* Work to be completed *
With the pictures excluded, output only the lines from the one containing "[0:00.30-0:00.60]" through the last line of the entries, unchanged.
== Recorded data
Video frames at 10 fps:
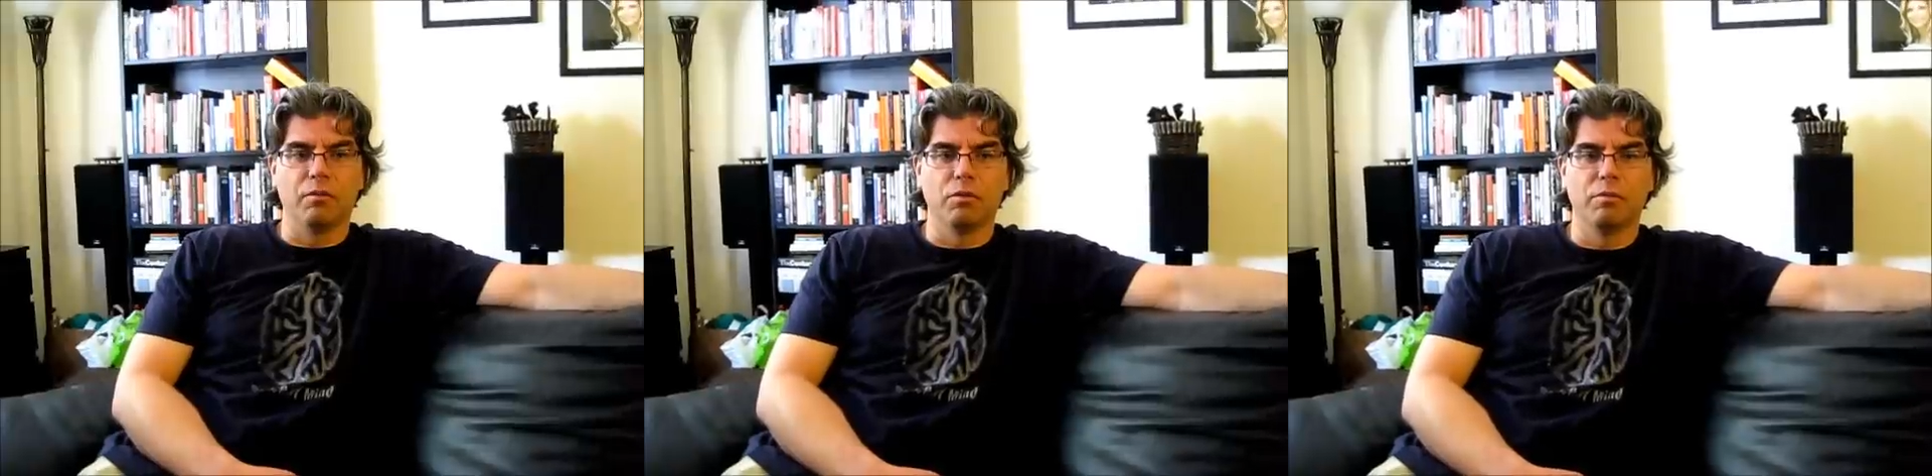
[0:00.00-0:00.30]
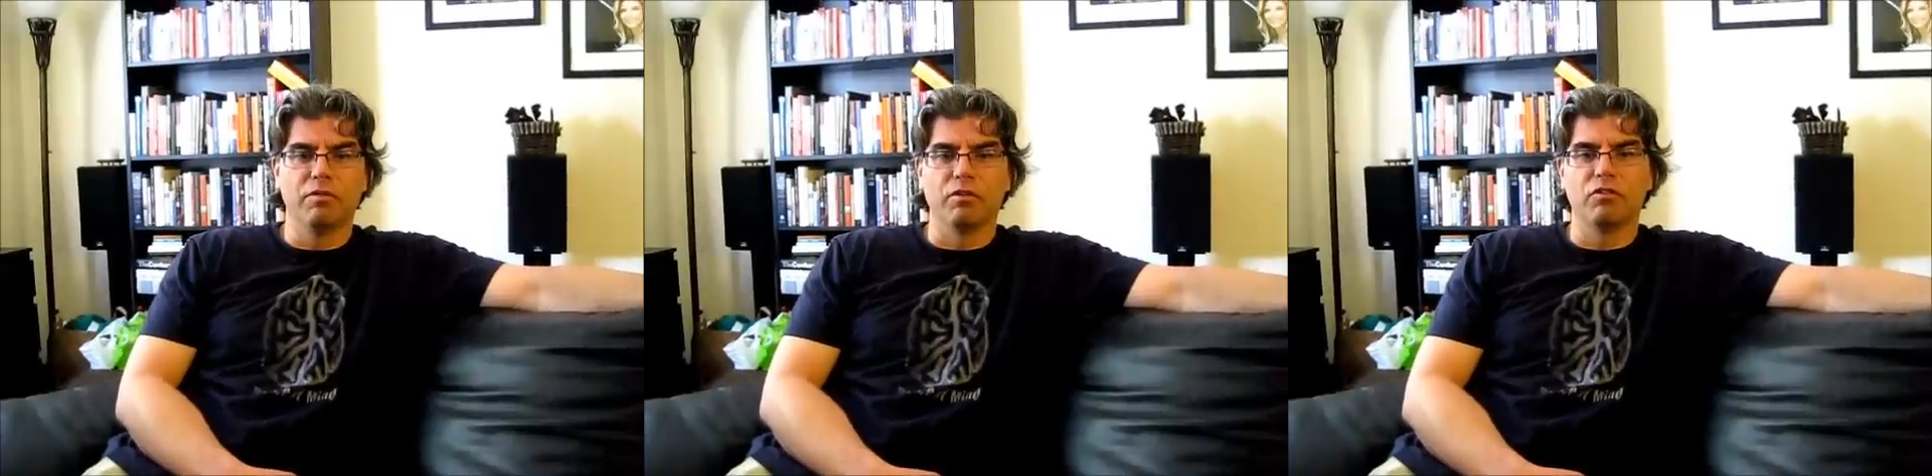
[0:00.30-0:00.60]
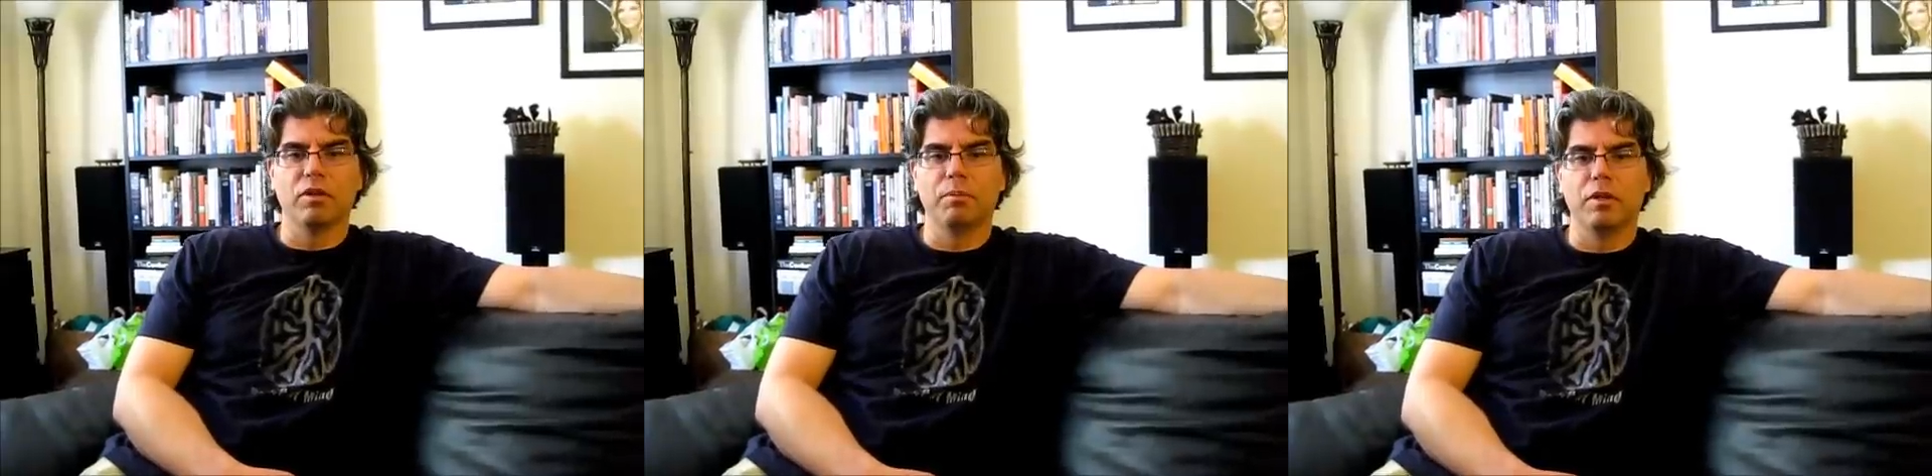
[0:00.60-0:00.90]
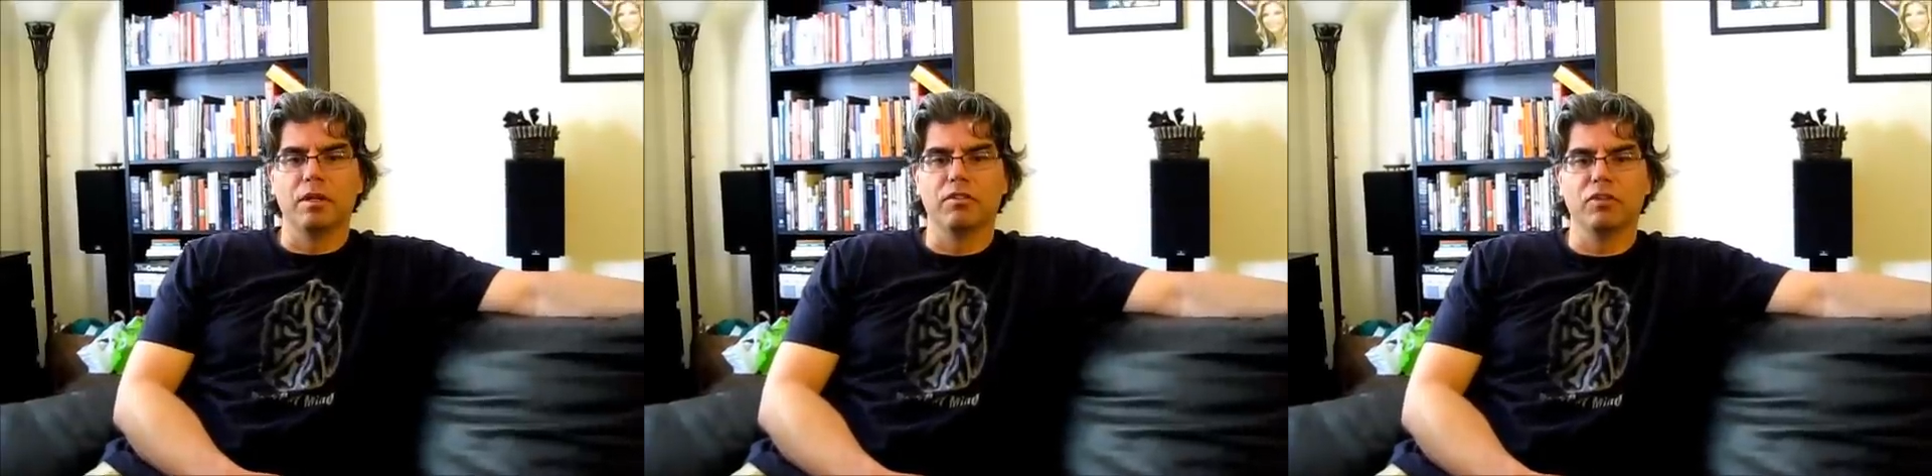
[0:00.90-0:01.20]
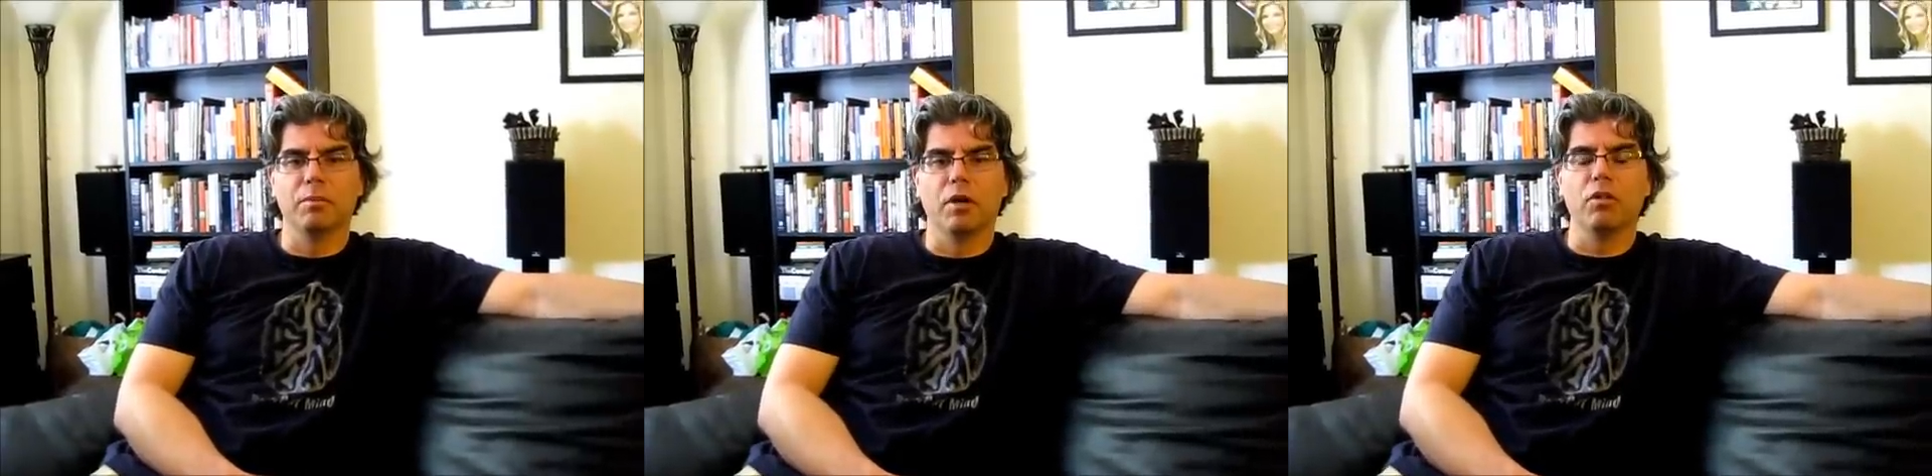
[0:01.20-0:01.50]
room for something
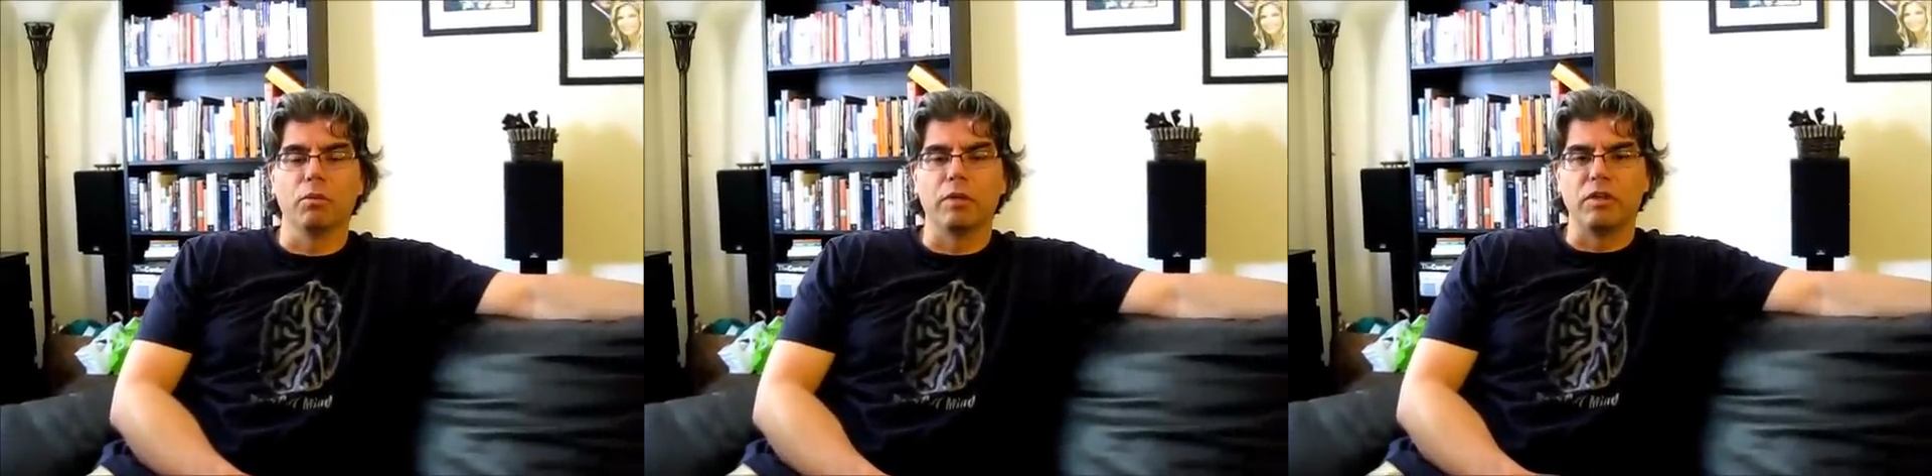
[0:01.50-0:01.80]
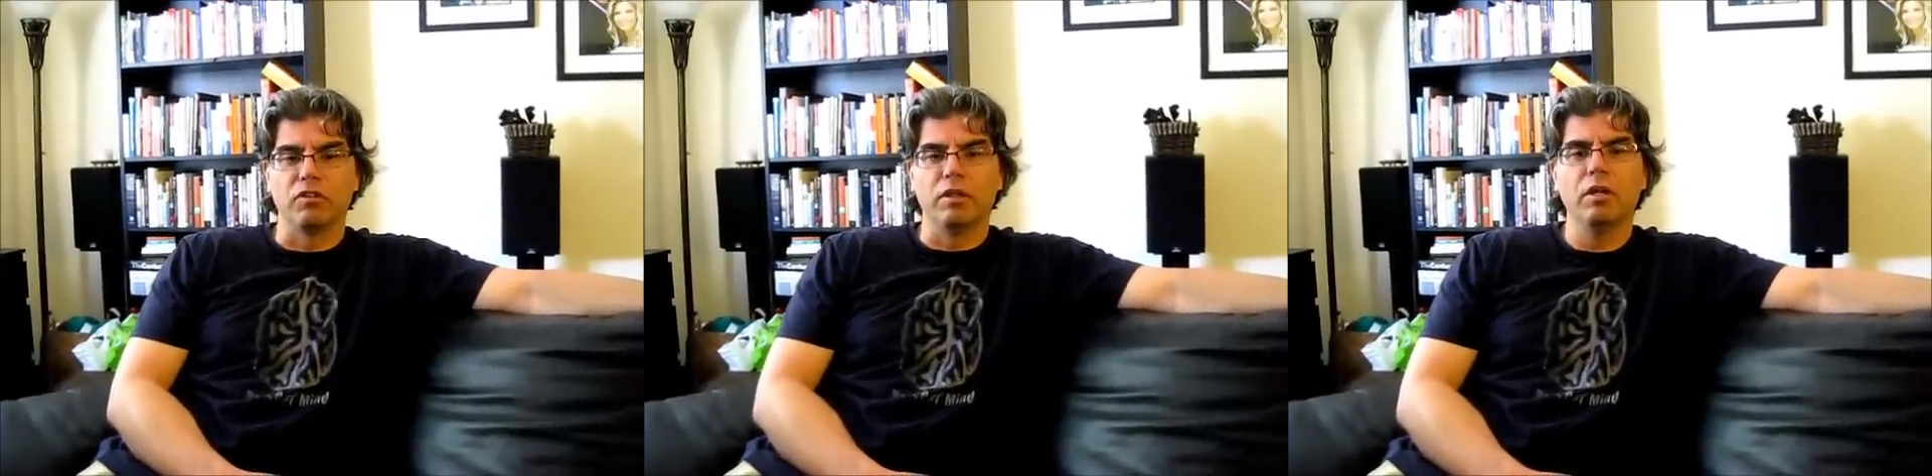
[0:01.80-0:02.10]
some other reason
====
* Task output *
[0:00.30-0:00.60]
[0:00.60-0:00.90]
[0:00.90-0:01.20]
[0:01.20-0:01.50]
room for something
[0:01.50-0:01.80]
[0:01.80-0:02.10]
some other reason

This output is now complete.